Я хотел бы верить. Но ты не можешь добиться успеха. Прямо сейчас большие группы твоего народа ищут способы уничтожить нас.
Ноа вздрогнула. Я понимаю. Можете вы остановить их, не убивая?
Наниматель пошевелил ее. Погладил. Наверное, нет, посигналил он. И еще раз: нет.
***
«Переводчик», начала Мишель Ота, когда претенденты шли в комнату для собраний, «эти… штуки… они на самом-то деле понимают, что мы разумны?»

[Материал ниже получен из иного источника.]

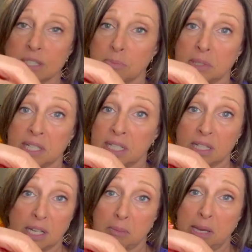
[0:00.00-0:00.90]
splitting
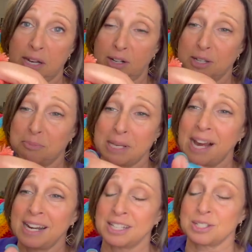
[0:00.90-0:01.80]
nightmare, to be
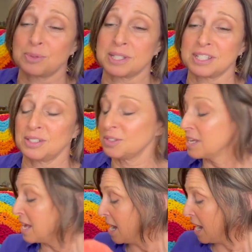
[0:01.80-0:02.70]
honest with you.
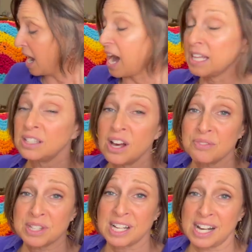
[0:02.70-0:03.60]
I
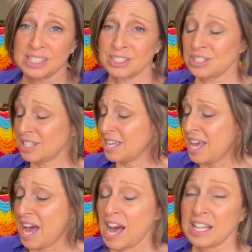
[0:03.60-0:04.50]
love the colors.
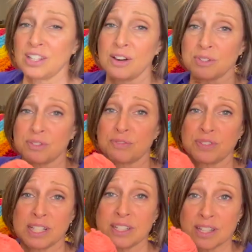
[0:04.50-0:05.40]
I love the
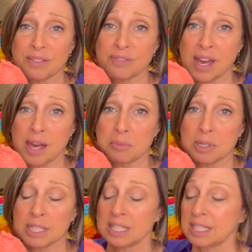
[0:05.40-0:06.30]
feel of the
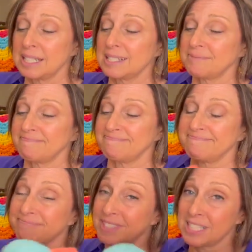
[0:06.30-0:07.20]
fabric. The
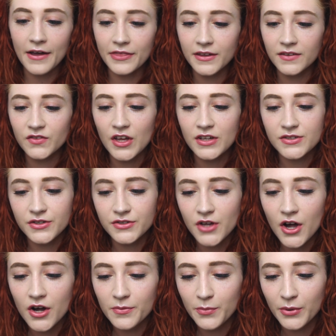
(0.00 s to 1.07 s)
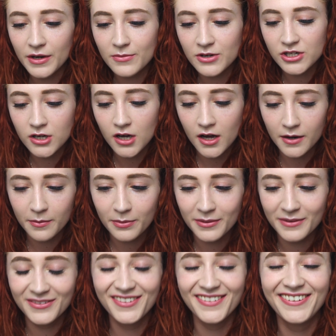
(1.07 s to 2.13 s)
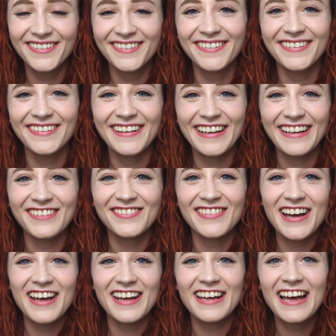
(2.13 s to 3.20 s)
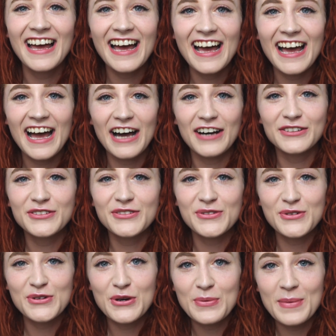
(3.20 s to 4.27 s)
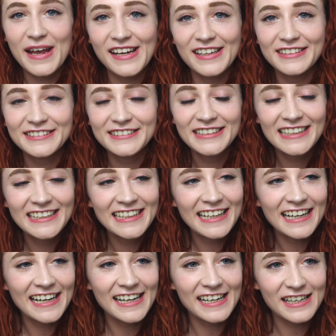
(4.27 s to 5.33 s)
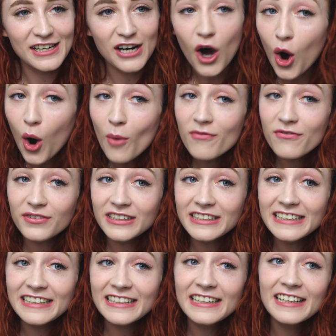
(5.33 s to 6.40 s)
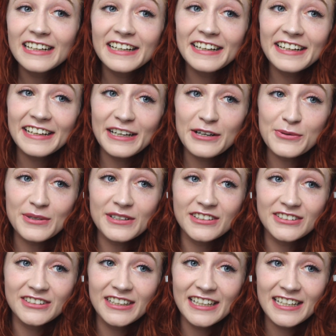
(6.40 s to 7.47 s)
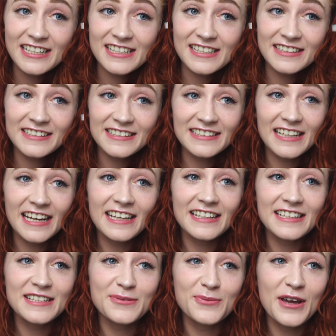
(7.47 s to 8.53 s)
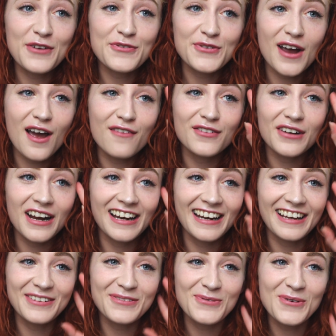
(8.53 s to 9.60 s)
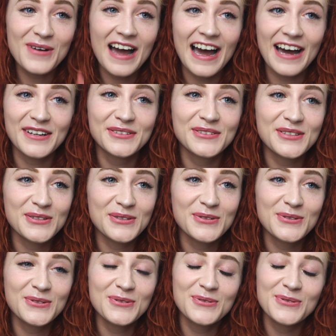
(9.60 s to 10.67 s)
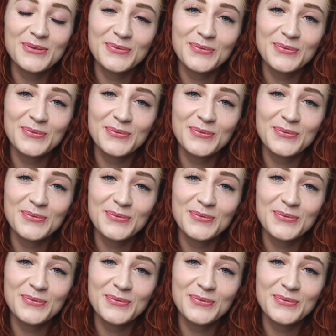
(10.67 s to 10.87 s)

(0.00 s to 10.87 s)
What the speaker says: I think that's us all pretty much caught up in my health domain. Hopefully it will stay this way forever and I won't have to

Она проследовала за Ноа в зал собраний, подождала, чтобы увидеть, где сядет Ноа, и села рядом. Ноа обратила внимание, что Мишель Ота — только одна из двух среди шести претендентов, которые охотно садились рядом с ней даже на этой неформальной сессии вопросов и ответов. У Ноа была информация, в которой они нуждались. Она выполняла работу, на которую в один прекрасный день забросят любого из них, и все-таки, ее работа — переводчик и личный представитель сообществ — и тот факт, что она могла ее выполнять, была причиной того, чтобы ей не доверять. Вторым человеком, кто хотел сидеть рядом, была Сорель Трент. Она не интересовалась духовностью чужаков — какая бы ни была эта духовность.
Четверо других кандидатов на работу предпочитали оставлять между собой и Ноа пустые кресла.
«Сообщества, конечно, понимают, что мы разумны», ответила Ноа.
«Я хочу сказать — я знаю, что вы работаете на них.» Мишель Ота взглянула на нее, поколебалась и продолжила: «Я тоже хочу на них работать. Потому что они по крайней мере нанимают.